(WORK REQUIRED)
Exactly reproduce the lines from the one containing "[0:02.00-0:03.00]" through the last line of the data, both ends included, leaving out pictures.

—————

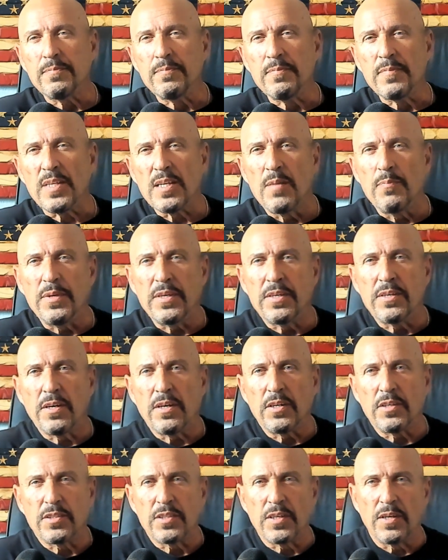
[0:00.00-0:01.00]

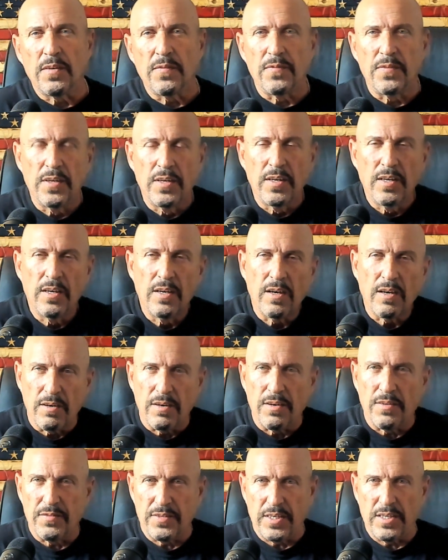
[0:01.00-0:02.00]
because of
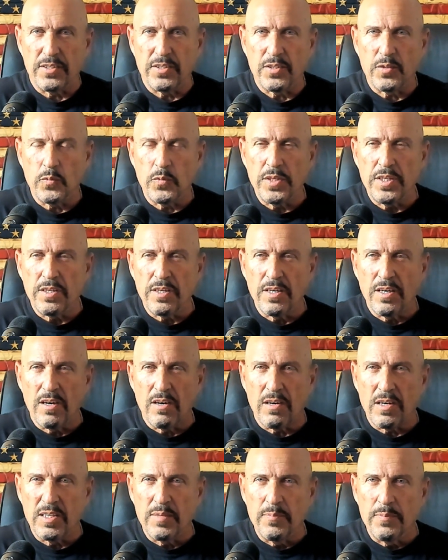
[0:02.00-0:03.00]
all this, we are
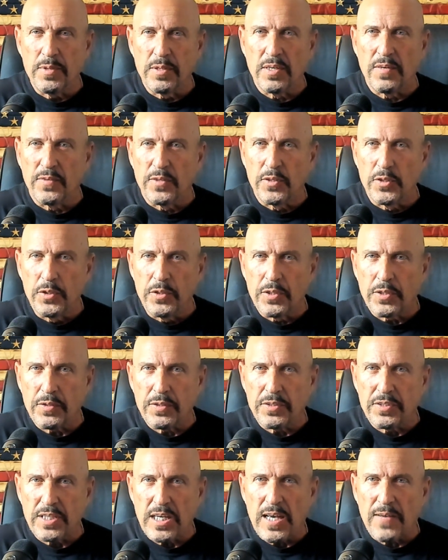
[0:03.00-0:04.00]
in the middle of
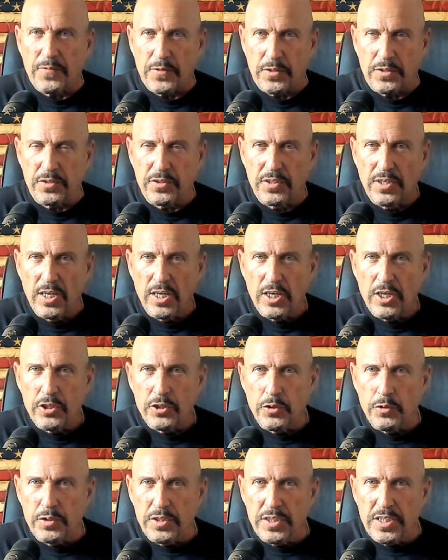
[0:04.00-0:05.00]
ludicrous efforts
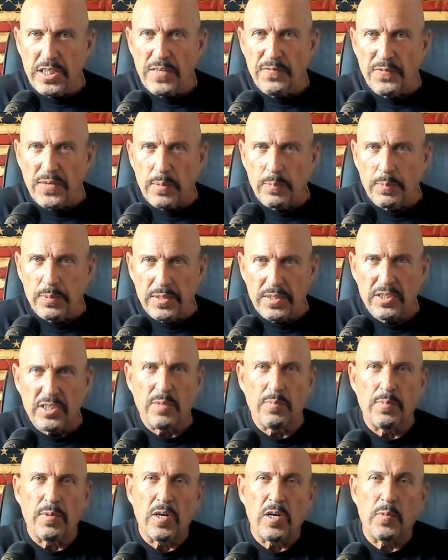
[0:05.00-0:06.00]
to defund police
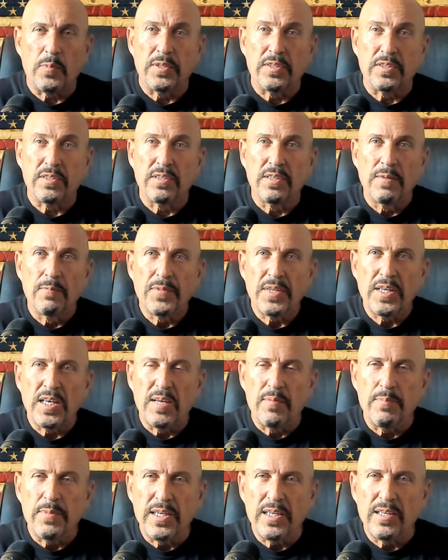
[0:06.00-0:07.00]
departments in
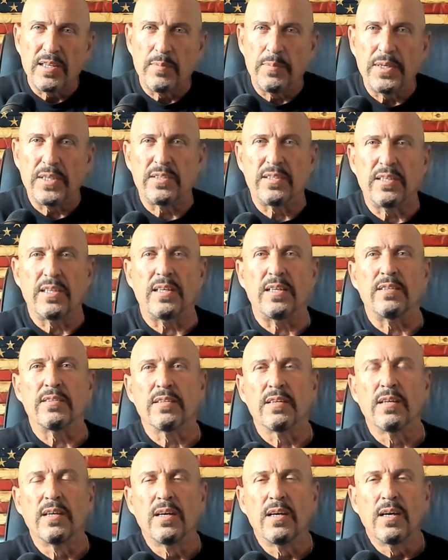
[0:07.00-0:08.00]
many of the big cities.
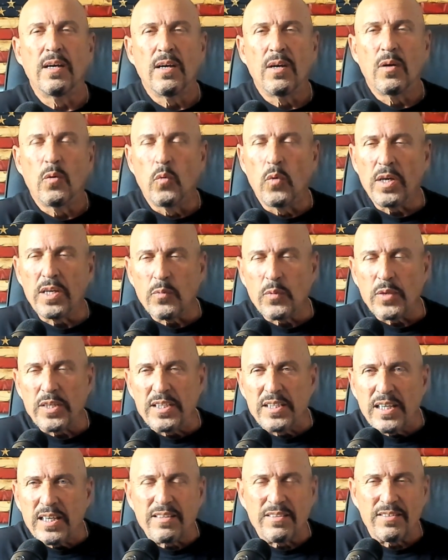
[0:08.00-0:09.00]
What a
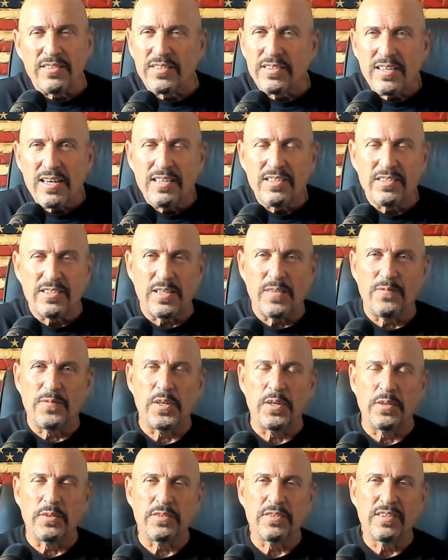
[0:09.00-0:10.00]
ridiculous concept, folks.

—————

(RESULT FOR THIS TASK)
[0:02.00-0:03.00]
all this, we are
[0:03.00-0:04.00]
in the middle of
[0:04.00-0:05.00]
ludicrous efforts
[0:05.00-0:06.00]
to defund police
[0:06.00-0:07.00]
departments in
[0:07.00-0:08.00]
many of the big cities.
[0:08.00-0:09.00]
What a
[0:09.00-0:10.00]
ridiculous concept, folks.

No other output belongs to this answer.